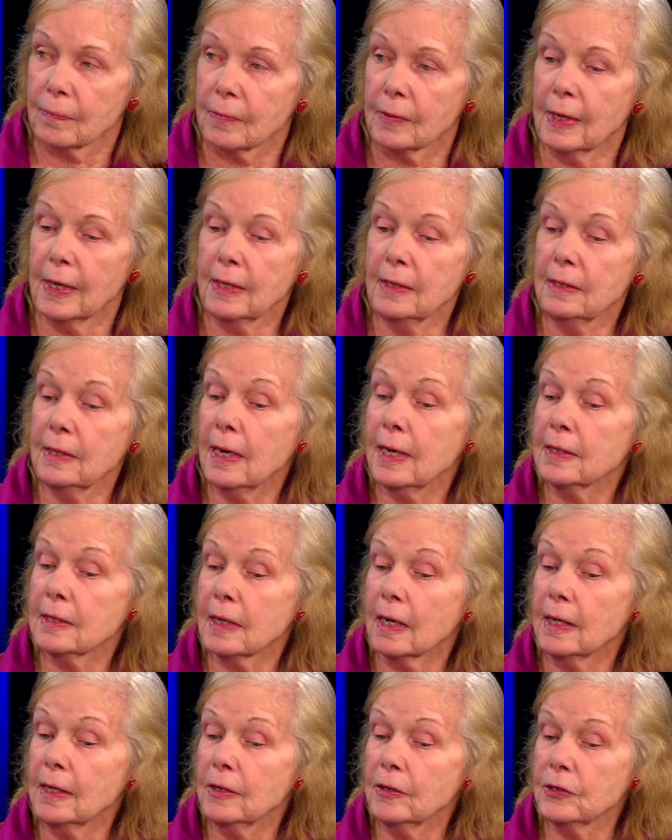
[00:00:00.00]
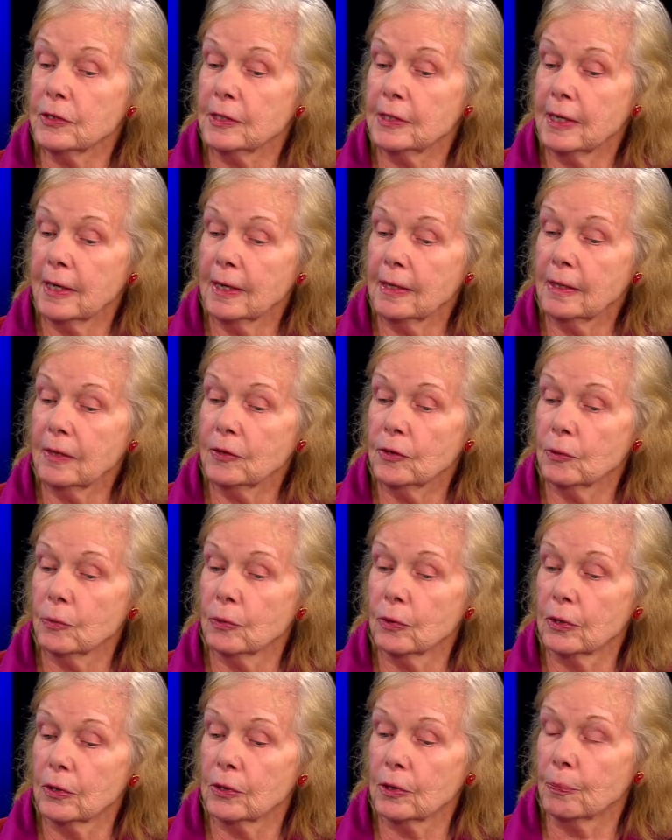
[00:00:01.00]
And as I understand it, the
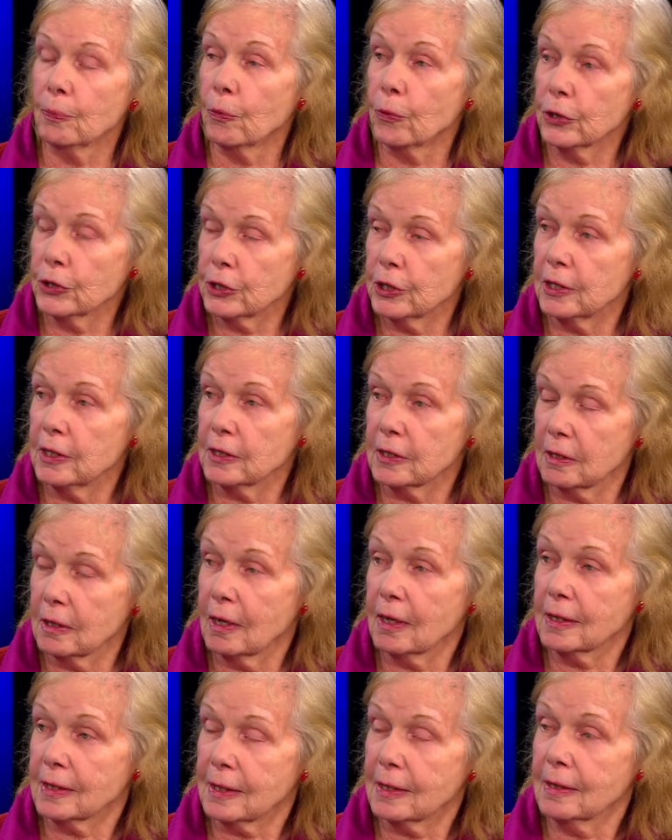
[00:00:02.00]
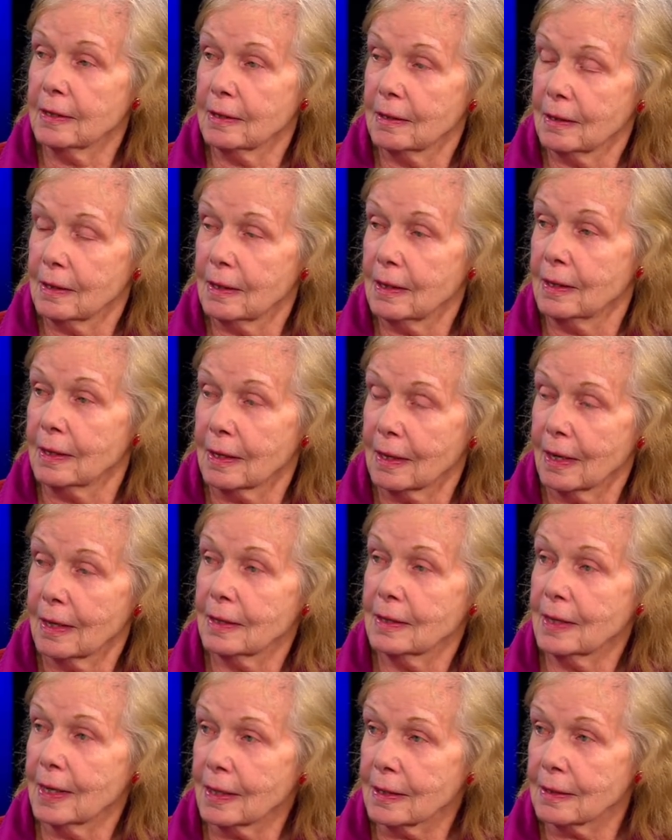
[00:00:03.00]
word abortion is not in, in the
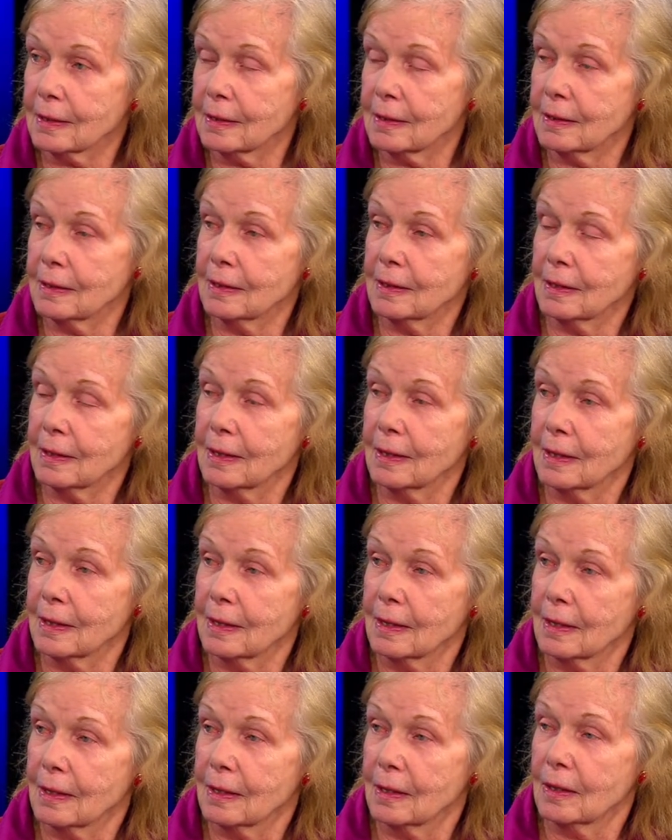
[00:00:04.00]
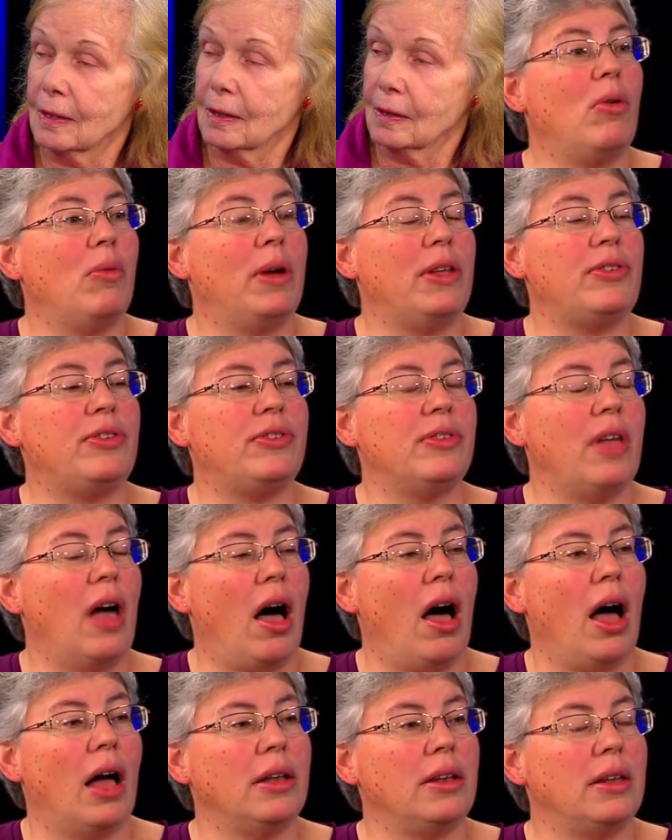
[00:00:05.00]
context. Uh, no, it's
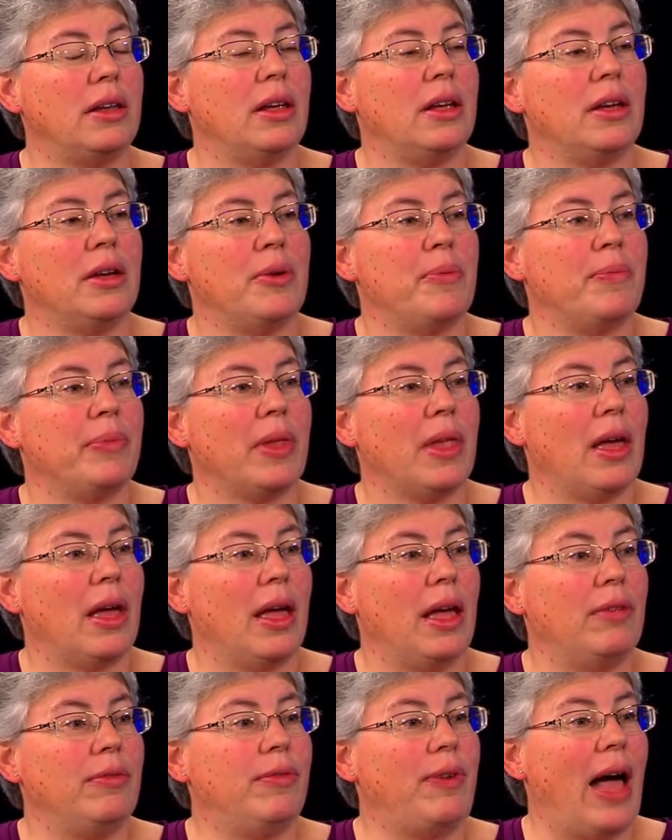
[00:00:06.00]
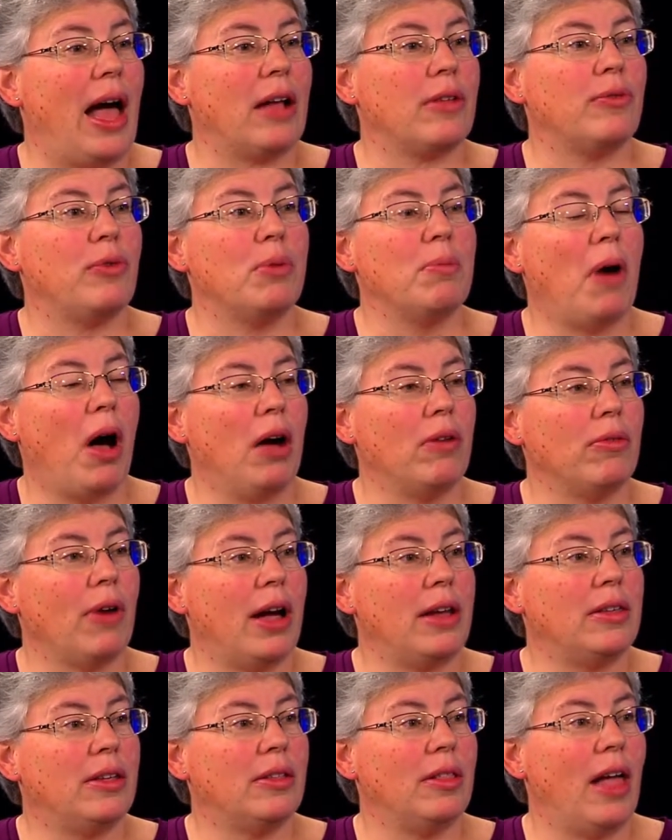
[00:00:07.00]
not. In fact, Vermont
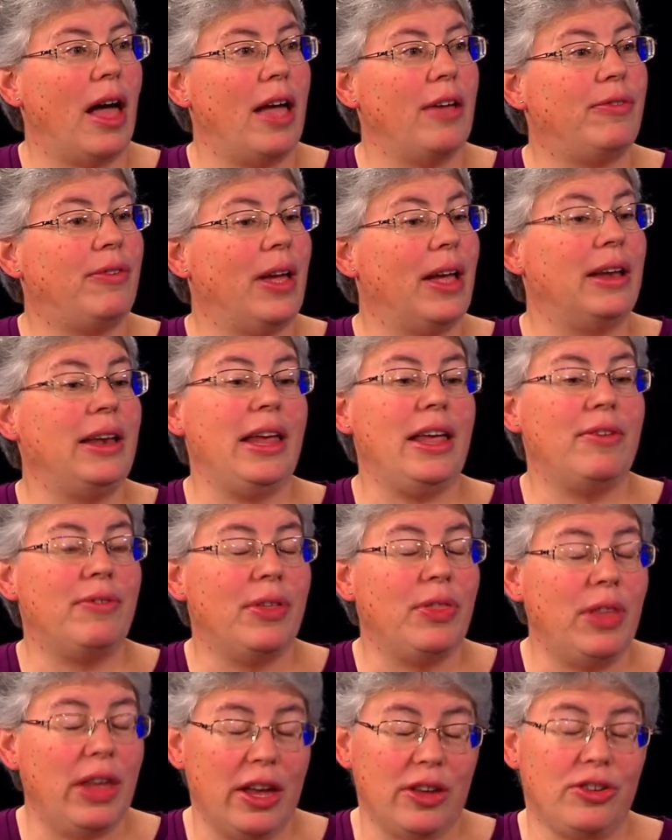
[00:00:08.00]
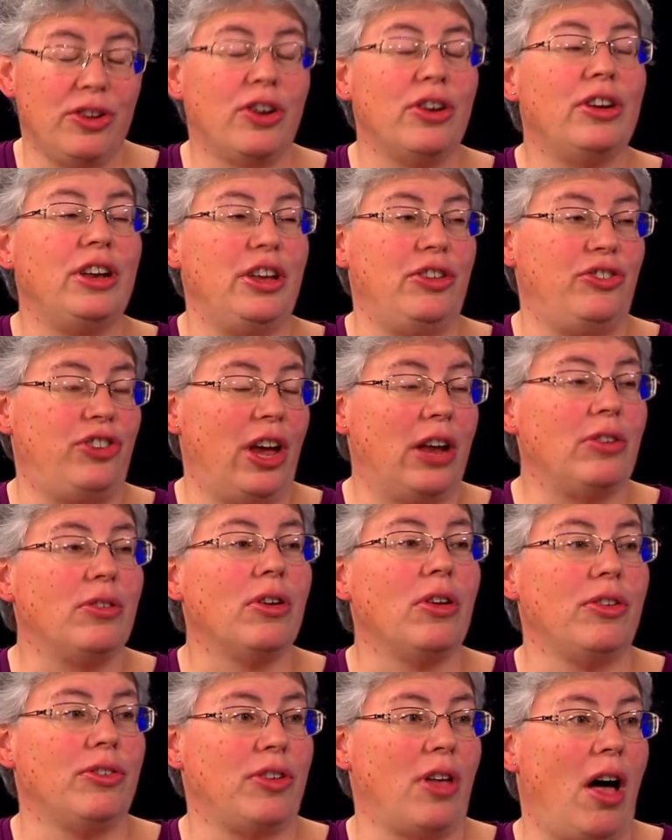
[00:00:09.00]
Right to Life and even the Attorney
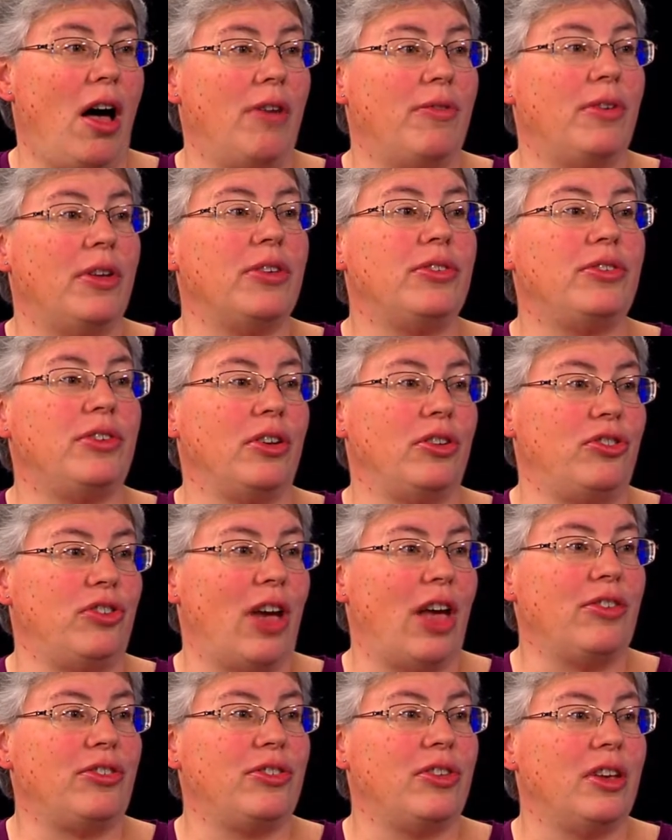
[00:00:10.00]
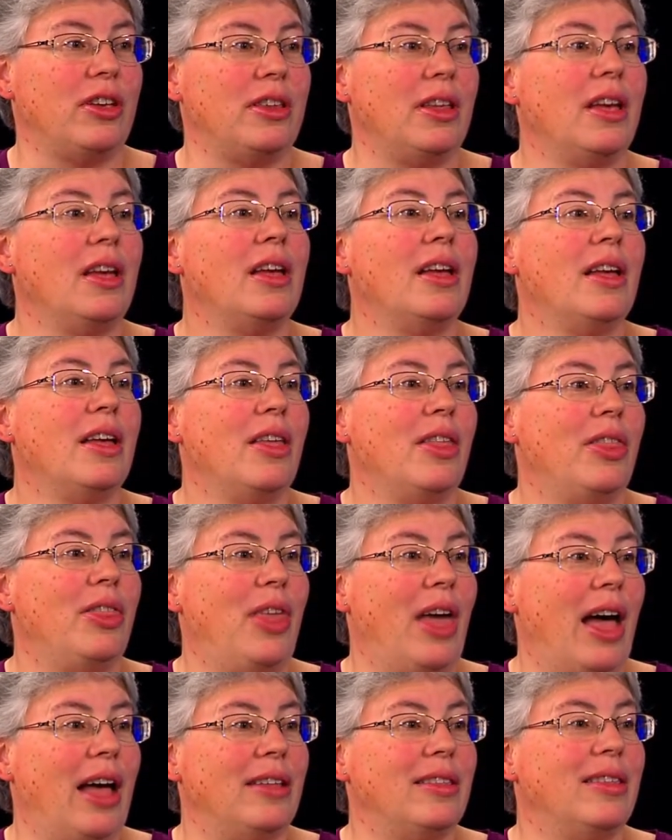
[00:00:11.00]
General's office suggested
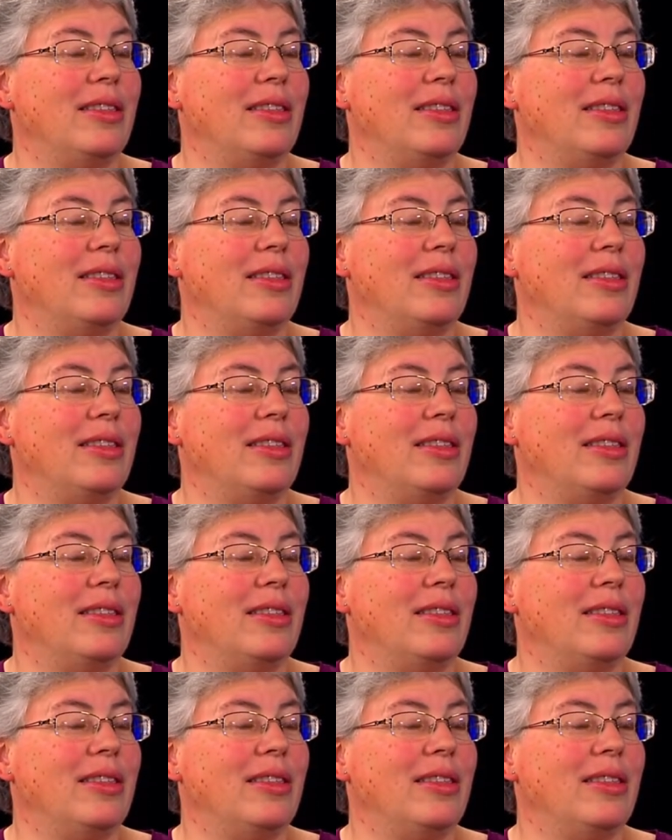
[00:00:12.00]
that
+ + + + + + +
(Directions)
Leave out the pictures, and retype exactly the lines from the one containing "[00:00:01.00]" through the final line of the data.

(Exercise answer)
[00:00:01.00]
And as I understand it, the
[00:00:02.00]
[00:00:03.00]
word abortion is not in, in the
[00:00:04.00]
[00:00:05.00]
context. Uh, no, it's
[00:00:06.00]
[00:00:07.00]
not. In fact, Vermont
[00:00:08.00]
[00:00:09.00]
Right to Life and even the Attorney
[00:00:10.00]
[00:00:11.00]
General's office suggested
[00:00:12.00]
that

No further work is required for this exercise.